I’m still a bit lost on words. I don’t quite know how to describe you without doing you wrong. I still have some bad days, some darker moments. You still hold me when I’m at war with myself, you don’t try to fight it. You let me be, in silence. I think that letting each other be, is our strongest connection. Allowing someone to watch you at your weakest without handing them the power to fix you. Having faith in each others strength and having trust in letting our weakness shine trough. I adore you so much. I adore you when you’re strong, confident, when you speak with enthusiasm your eyes light up. You get comfortable so quick and you’re easy to like, I don’t blame them. I adore you when you’re at your weakest, you get surprised by your own feelings as you try to figure them out. I know you’re trying and stumbling but you’ve opened the gates to me, that’s all I could ask for. I adore you in the way you adore me. Because that’s what you do, you find good in anything. Your heart is so big and you let me hear it beat. You let me in. I adore you for that.

Hush

I’m going to sleep now, talk to you later – and before I could lock my phone your name popped up again. One missed call. Two missed calls. A message. The third time I picked up and she didn’t have much to say anymore. She cried for my help, ‘how do I open up to you, I want to be worth it’. Not realizing she already was, I wasn’t the one who’s voice was breaking from despair. So I listened to her explaining everything, how her brains works and why her hands shake. I listened and told her everything she already knew, but needed to hear again. I heard her laugh again and fell asleep on the phone, her silence accompanied by mine. 

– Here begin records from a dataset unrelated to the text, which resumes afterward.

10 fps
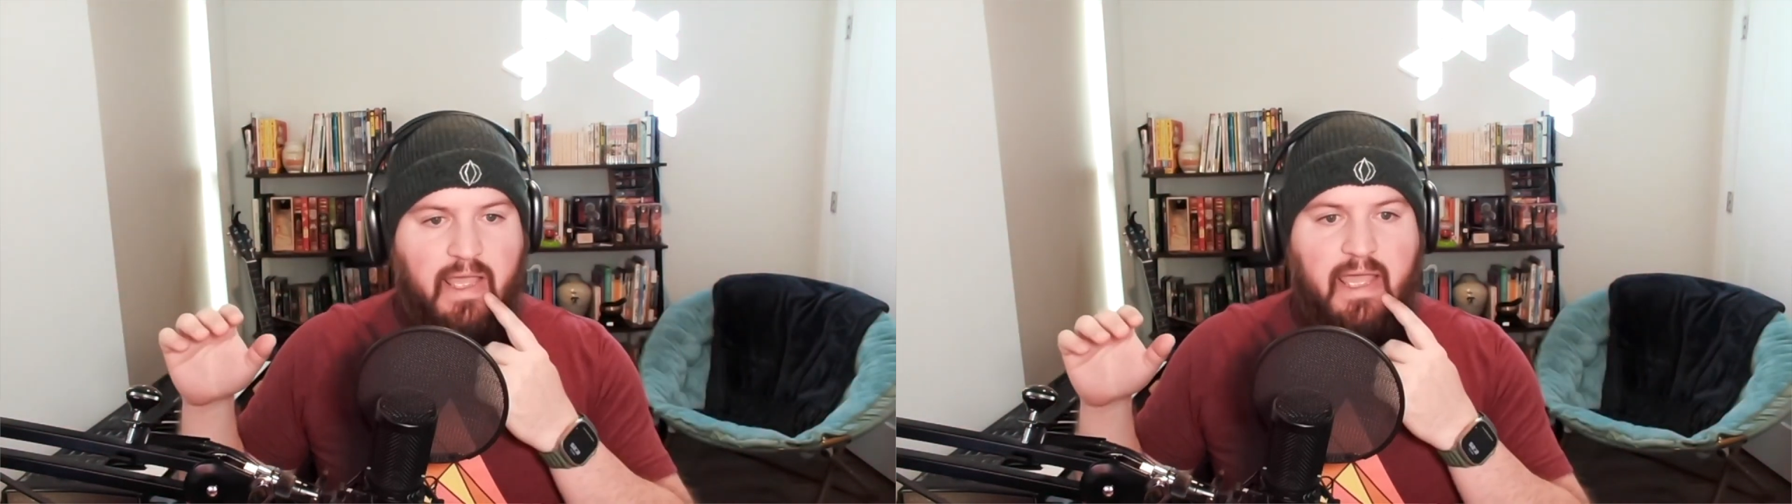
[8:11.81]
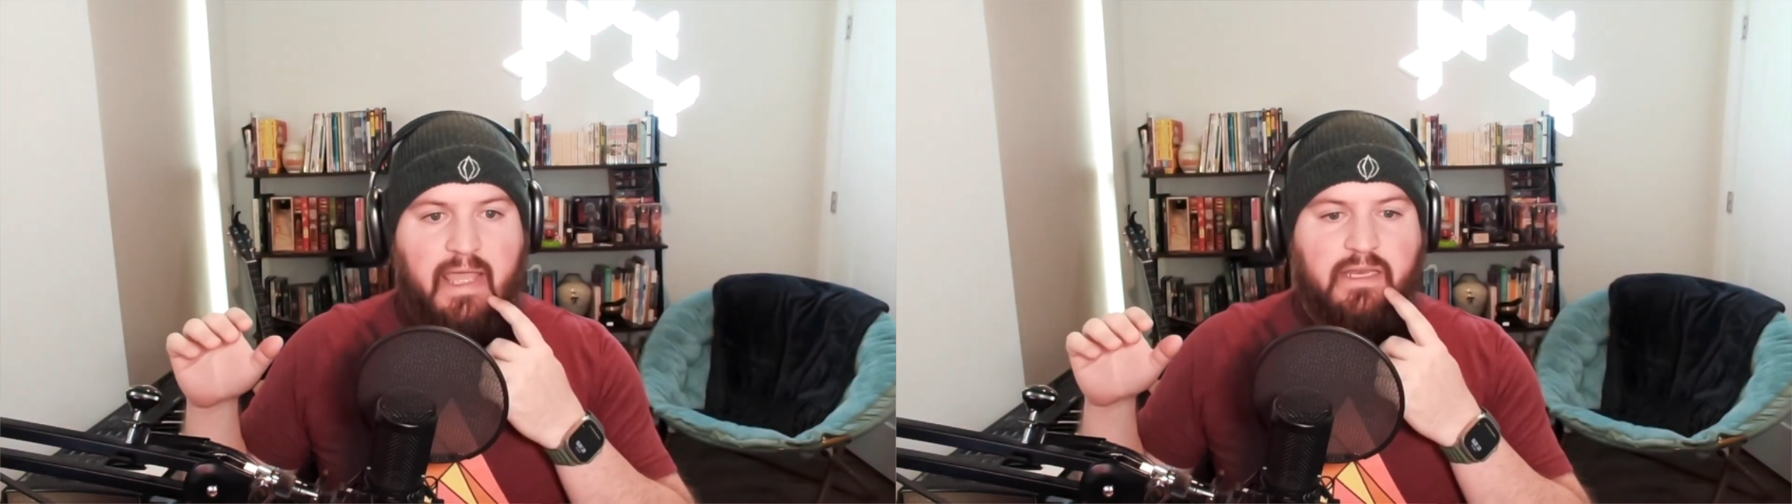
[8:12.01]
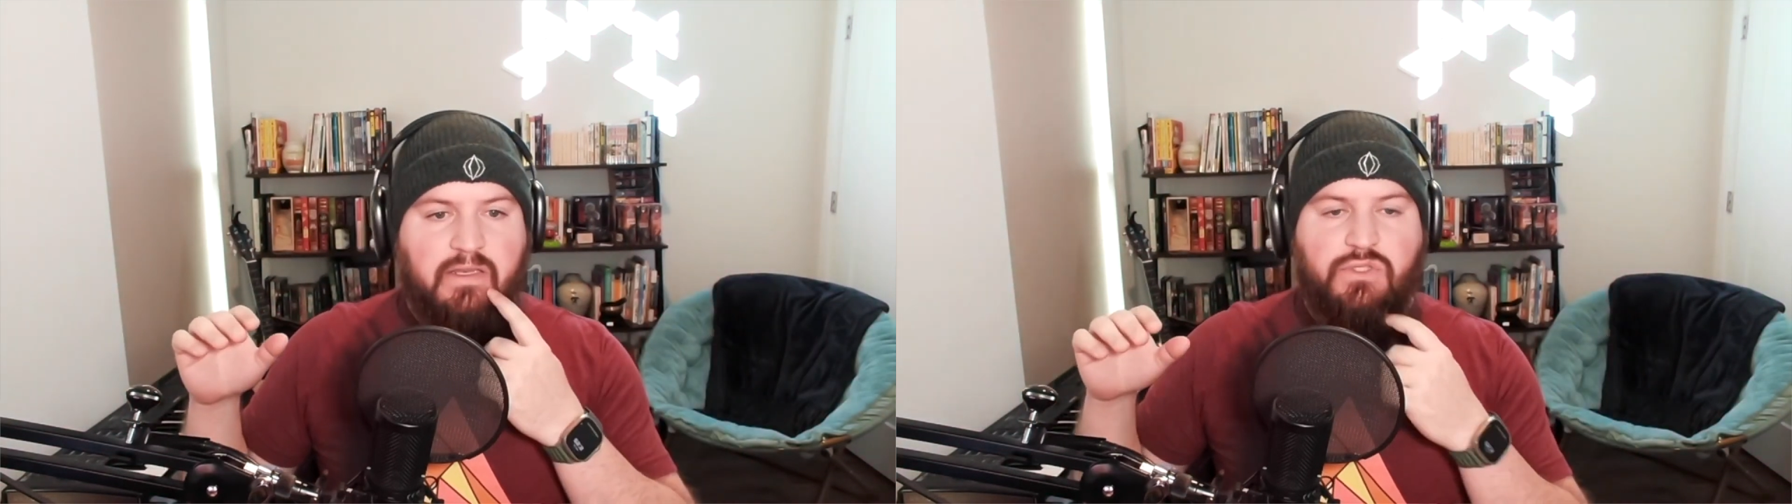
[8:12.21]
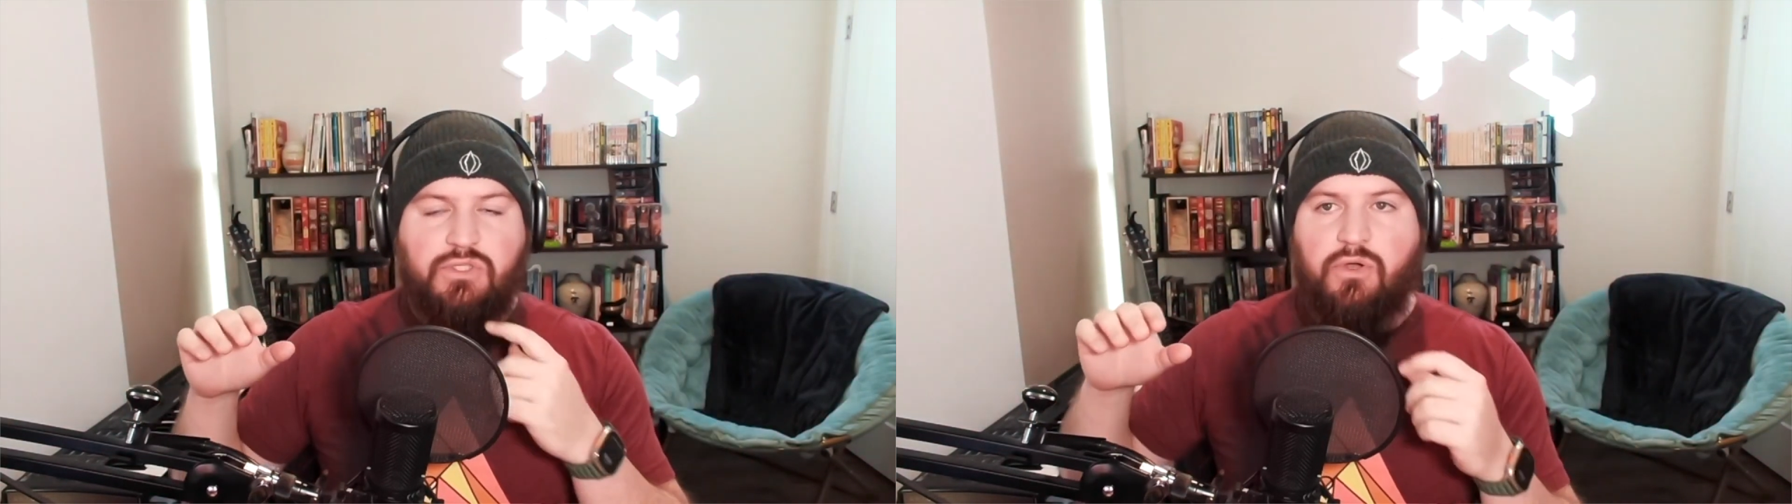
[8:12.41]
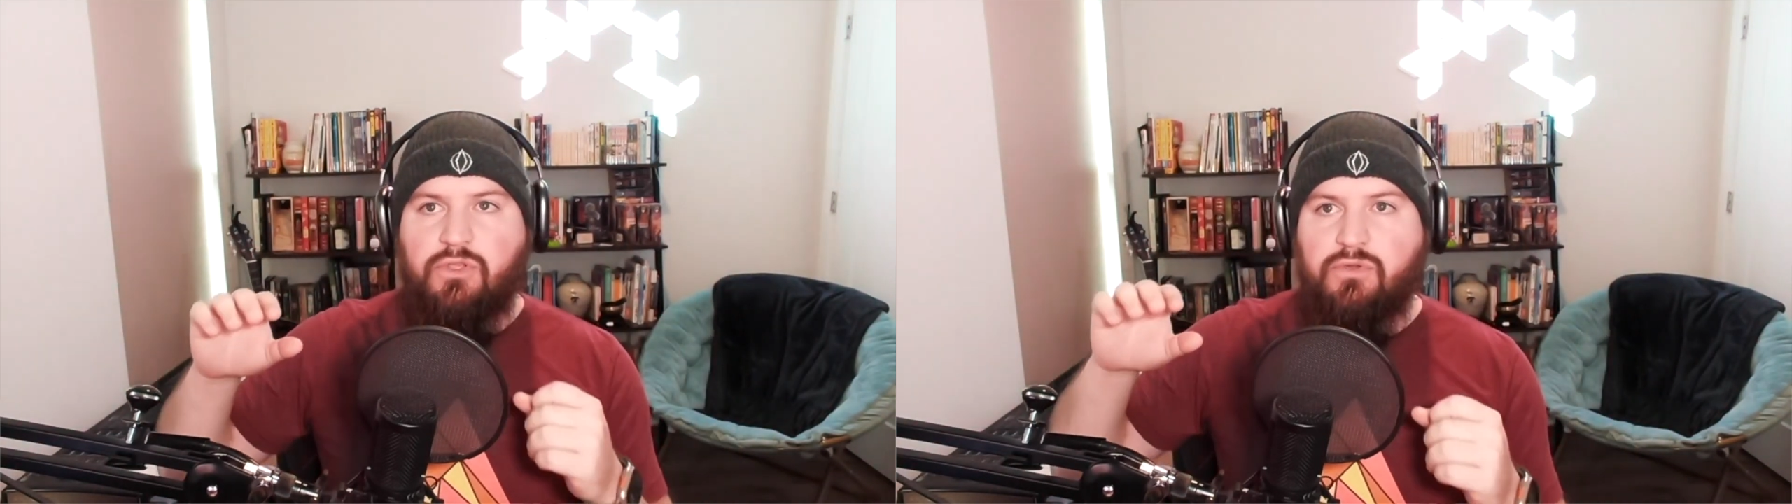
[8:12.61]
And
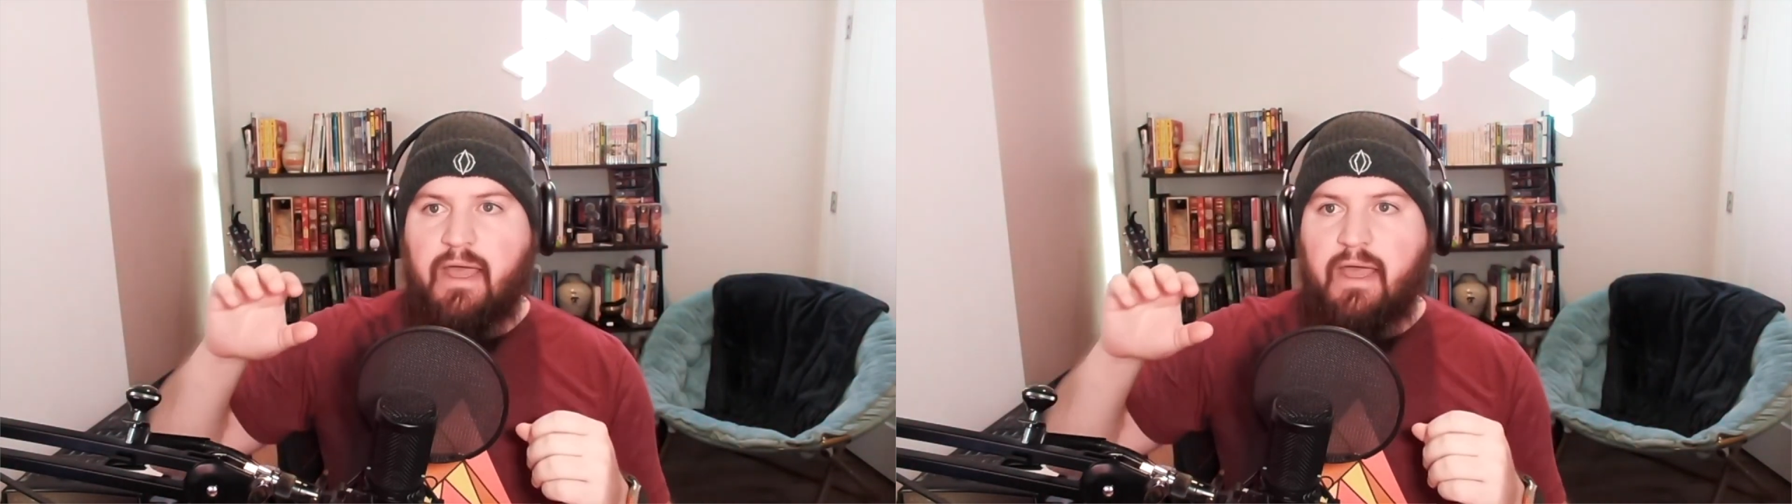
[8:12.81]
so you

hush, we all break sometimes

‘being young’

I always thought that ‘being young’ meant selling your own body and drinking wine from the bottle, that appeared to be a fraud. I’d put on my best shirt so that I would be ‘wanted’ and drove home in the middle of the night, those are the memories I had of ‘being reckless’

I was wrong.

The day has passed and I sit here, writing at my desk. My entire body is tired and my eyes can’t really stand the light. I am rich, fulfilled, in possession of more beautiful memories. I realize that ‘being young’ means spending your youth with people your age, people who laugh at the same jokes and who share the same dreams. It is not that we dislike our parents, but we have better things to do then sit at home. Explore. Climb fences. Walk home at night. See another club. Dance a little different. Talk to strangers. Embrace chaos. Admire your friends. Be generous. Share a drink. Love a little more. Point at the stars.

Be young.

Why does it ache.

You remind me of everything I once had. A boy at my side with the best smile, who had loads of charisma and character. Somebody with goals and dreams and desires and a willpower to reach them. That was you. That was him. That was the boy that once belonged to my side. 

It scares me to think I’ll never get the chance to take that spot. Coincidence made us cross paths but we’re not going parallel. We’re to young not to choose our own paths. Your world is drifting from mine and I don’t want to lose you out of sight. 

It is not that I love you, but I could. I have so much love to give. We could make it in a different world at a different time. For now I get to see you smile and that is enough. I’m gratefull for the time we spent together, learning, growing, laughing and loving.